We would like to extend our sincere thanks for the time and effort devoted to reviewing our manuscript. Your comments and suggestions have been helpful in identifying areas for clarification and enhancement in our work. After careful consideration of each point of feedback, and recognizing the potential improvements they propose, after thorough deliberation, we have decided to withdraw our manuscript from consideration for publication in ICLR 2024.
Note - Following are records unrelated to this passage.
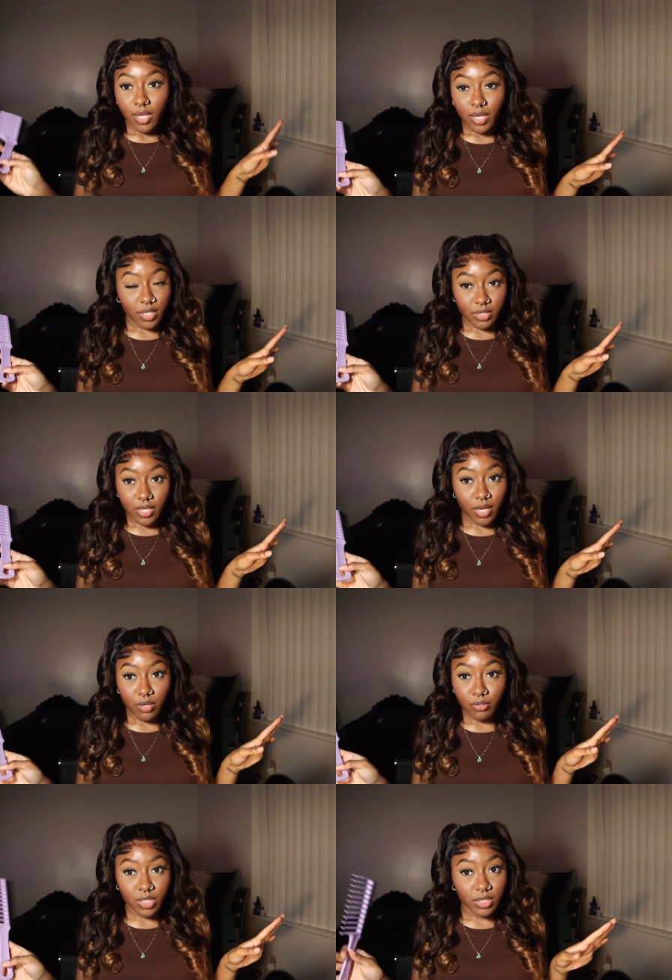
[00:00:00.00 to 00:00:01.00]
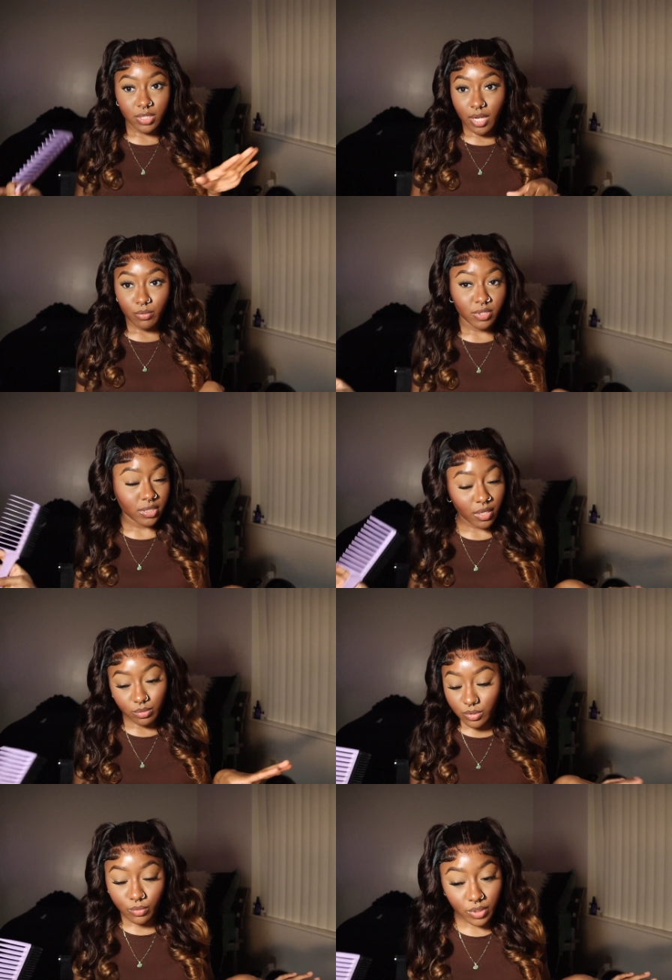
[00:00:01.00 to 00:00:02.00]
hairstyle because I was
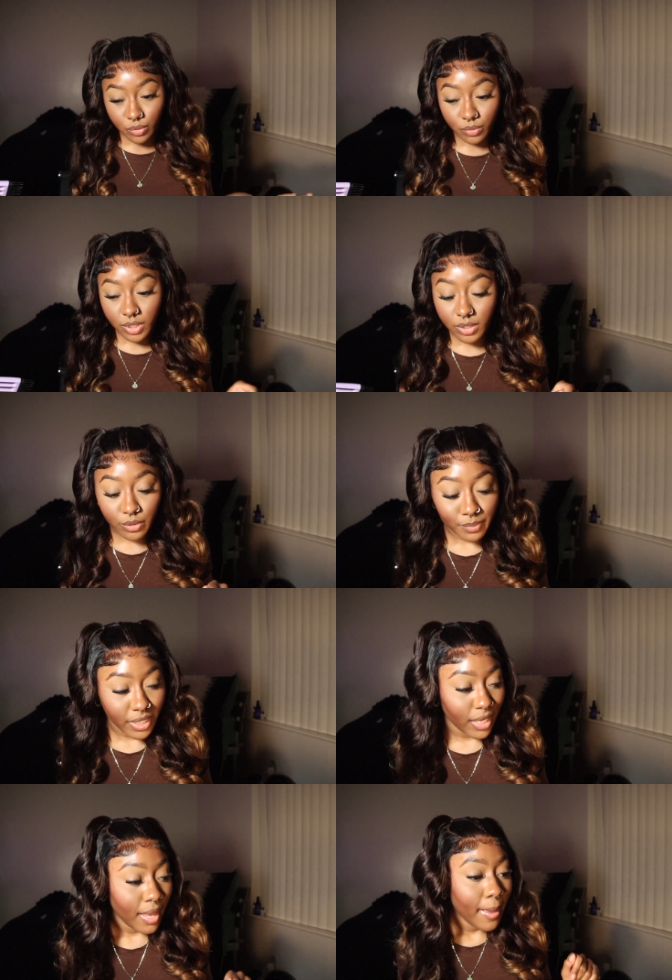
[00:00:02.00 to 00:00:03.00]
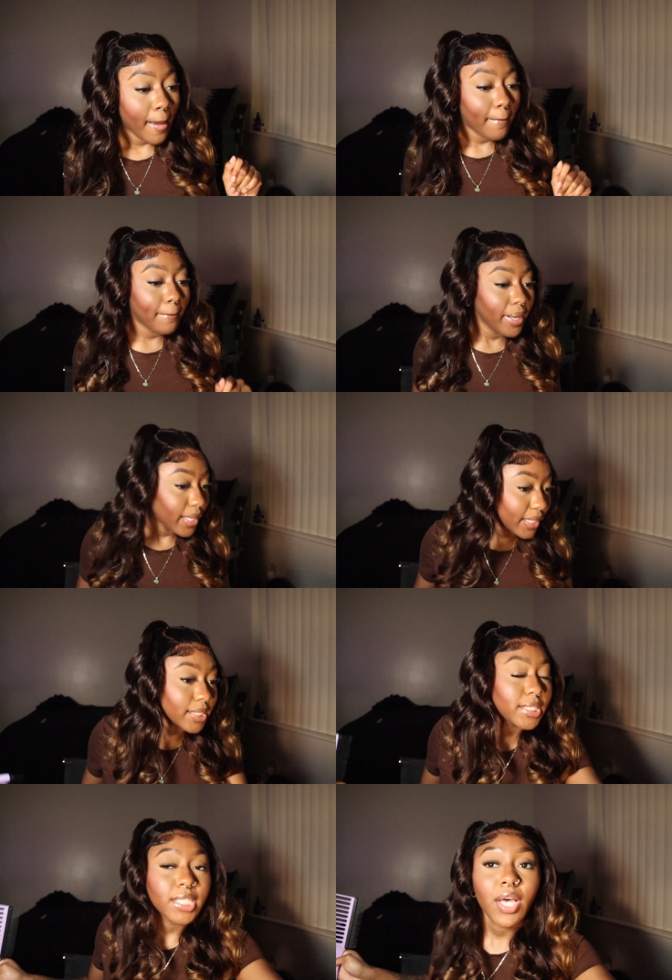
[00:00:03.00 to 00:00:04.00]
going through it a little bit.
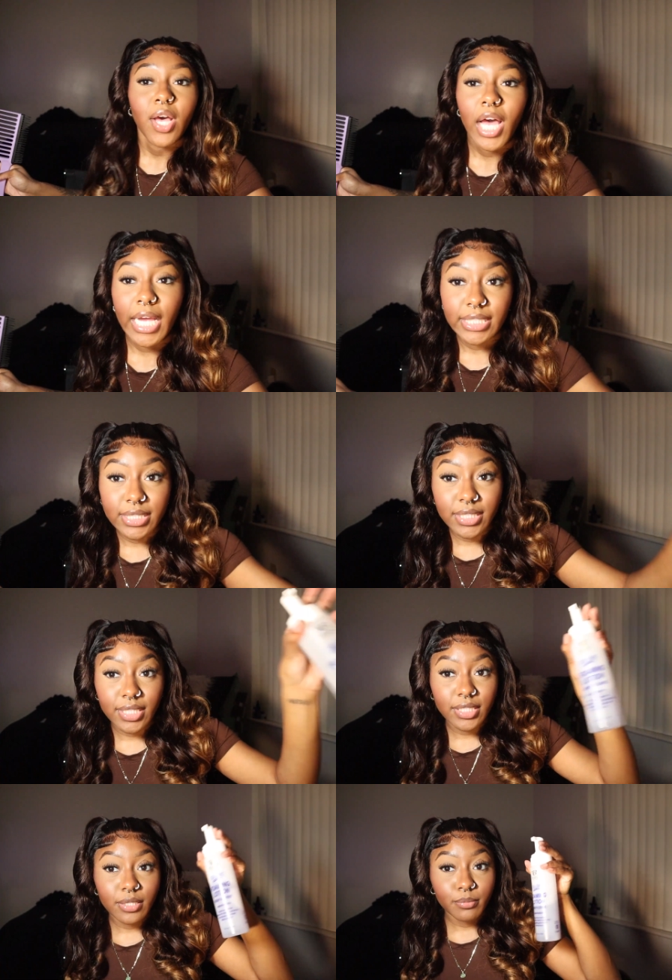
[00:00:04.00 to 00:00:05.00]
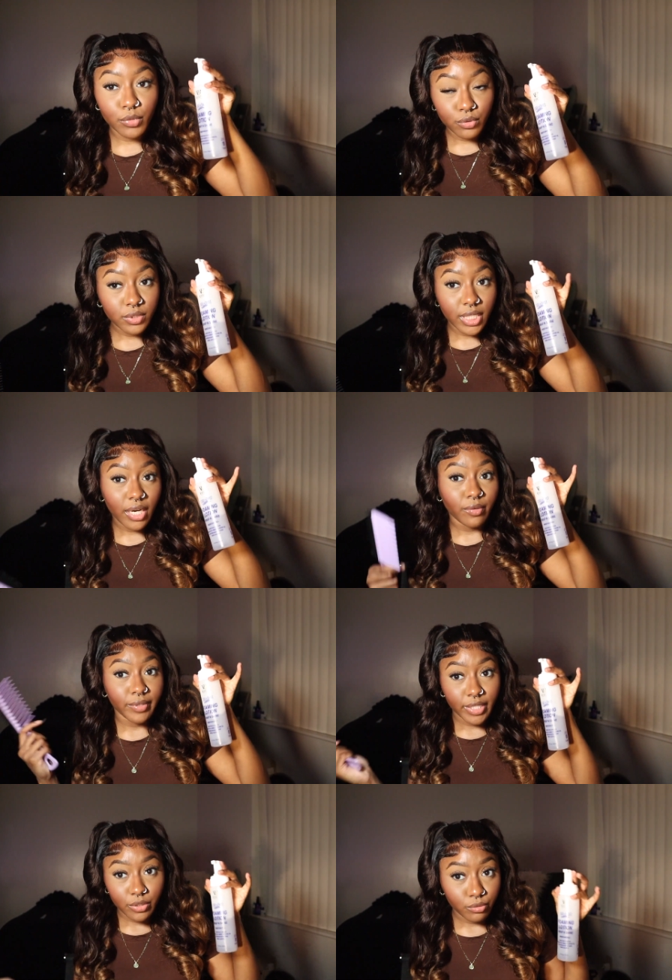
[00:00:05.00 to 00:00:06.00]
But I just took some mousse and I
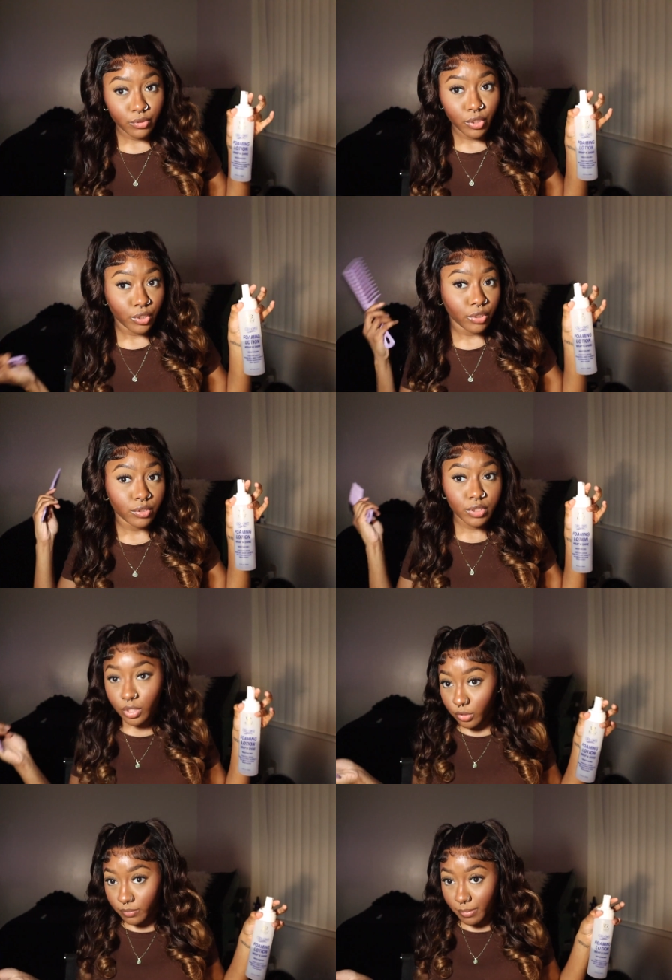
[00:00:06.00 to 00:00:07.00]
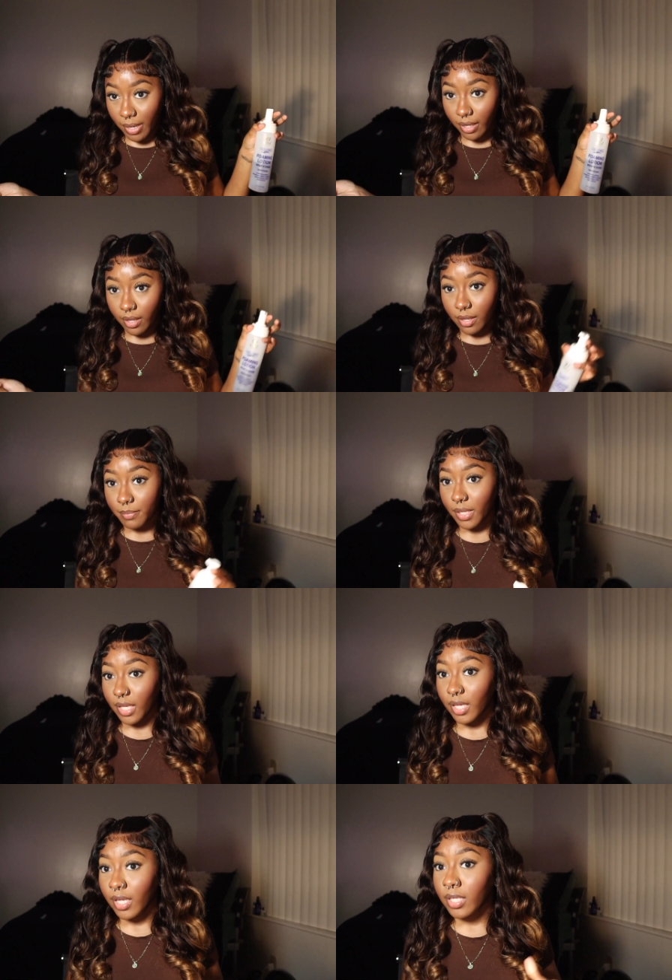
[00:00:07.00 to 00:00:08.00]
ran it through the curls, combed it back up,
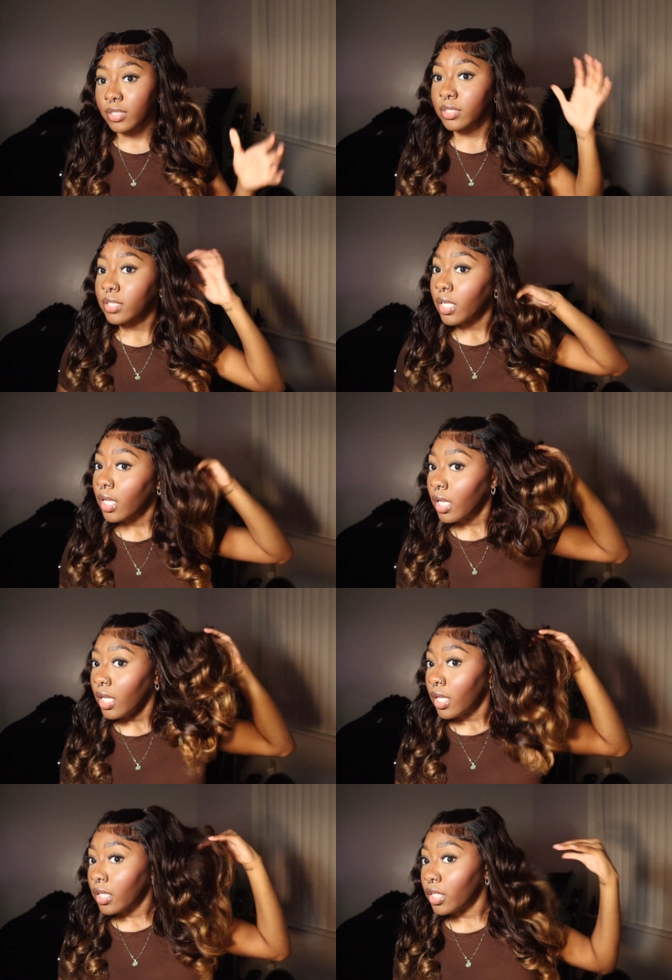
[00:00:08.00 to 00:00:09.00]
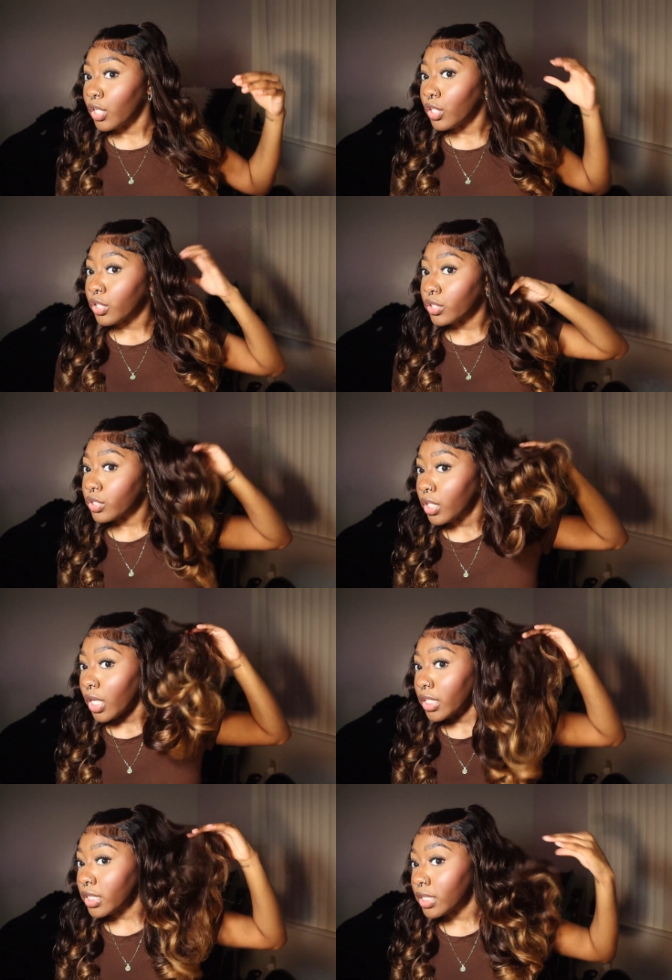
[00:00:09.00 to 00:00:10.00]
and the curls
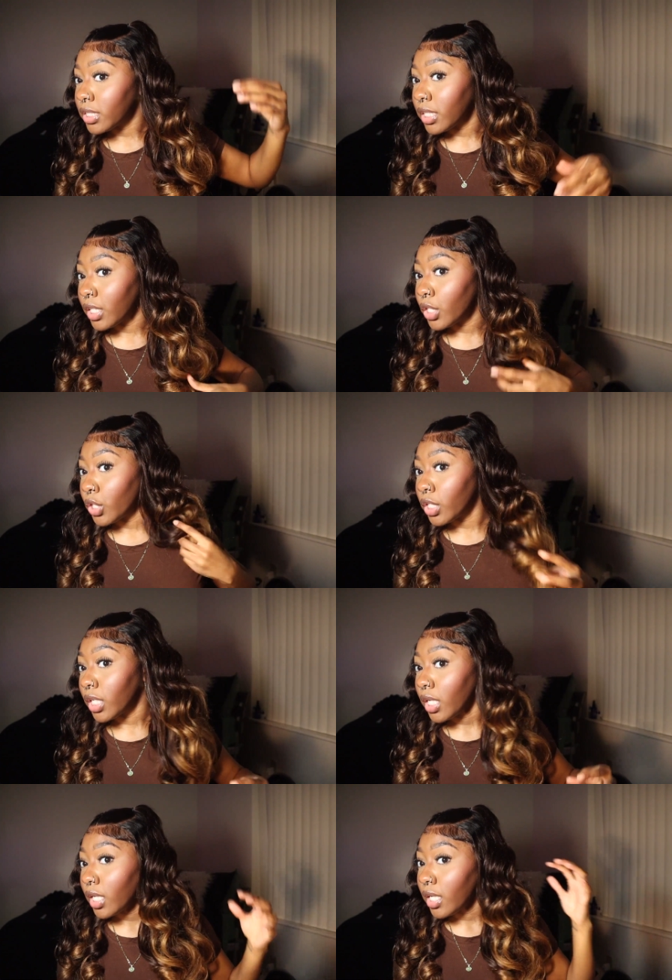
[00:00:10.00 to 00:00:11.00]
are still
Before finalizing this withdrawal, it's important for us to address some critical points raised during the review. This response is not intended as a defense of our current submission, but rather as a means of clarification for the academic community and for any future research we may conduct in this area. Our goal is to prevent any potential misunderstandings that could arise from the critiques and to contribute constructively to the ongoing discourse in our field.
-
Comparison with related works: Our model, TuneMV3D, uniquely generates multiview images and 3D representations simultaneously through feedforward processing. It compares favorably against text-to-3D methods like Shap-E, which yields lower quality outputs, and multiview generation methods like Zero-1-to-3, which struggle with image consistency when camera poses shift largely from the reference image. Compared to the optimization-based method like Prolificdreamer, which produces high-quality results but requires around 10 hours per 3D model and often has the multi-face Janus Problem, TuneMV3D stands out with its capability to generate a model in roughly one minute. This efficiency is a significant advantage of our feedforward, generalizable method over per-shape optimization approaches like Prolificdreamer.
-
Results and Contributions: TuneMV3D exemplifies generalizable and scalable.“Generalizable” here refers to its ability to produce diverse content with minimal tuning data. For example, with only 6K objects from ShapeNet-Chair, TuneMV3D can generate a wide variety of chair shapes with different features from free text with great creativity, beyond the synthetic training data. This adaptability allows our model to benefit substantially from advancements in 2D generative models, bridging the gap between 2D and 3D data magnitudes. As is well known, even the largest Objaverse-XL has a significant difference in data volume compared to 2D data. “Scalable” means our model can efficiently generate 3D models in a feedforward manner. Unlike DreamFusion series methods, which require significant time for object generation and lack scalability and practicality, TuneMV3D offers a more efficient solution.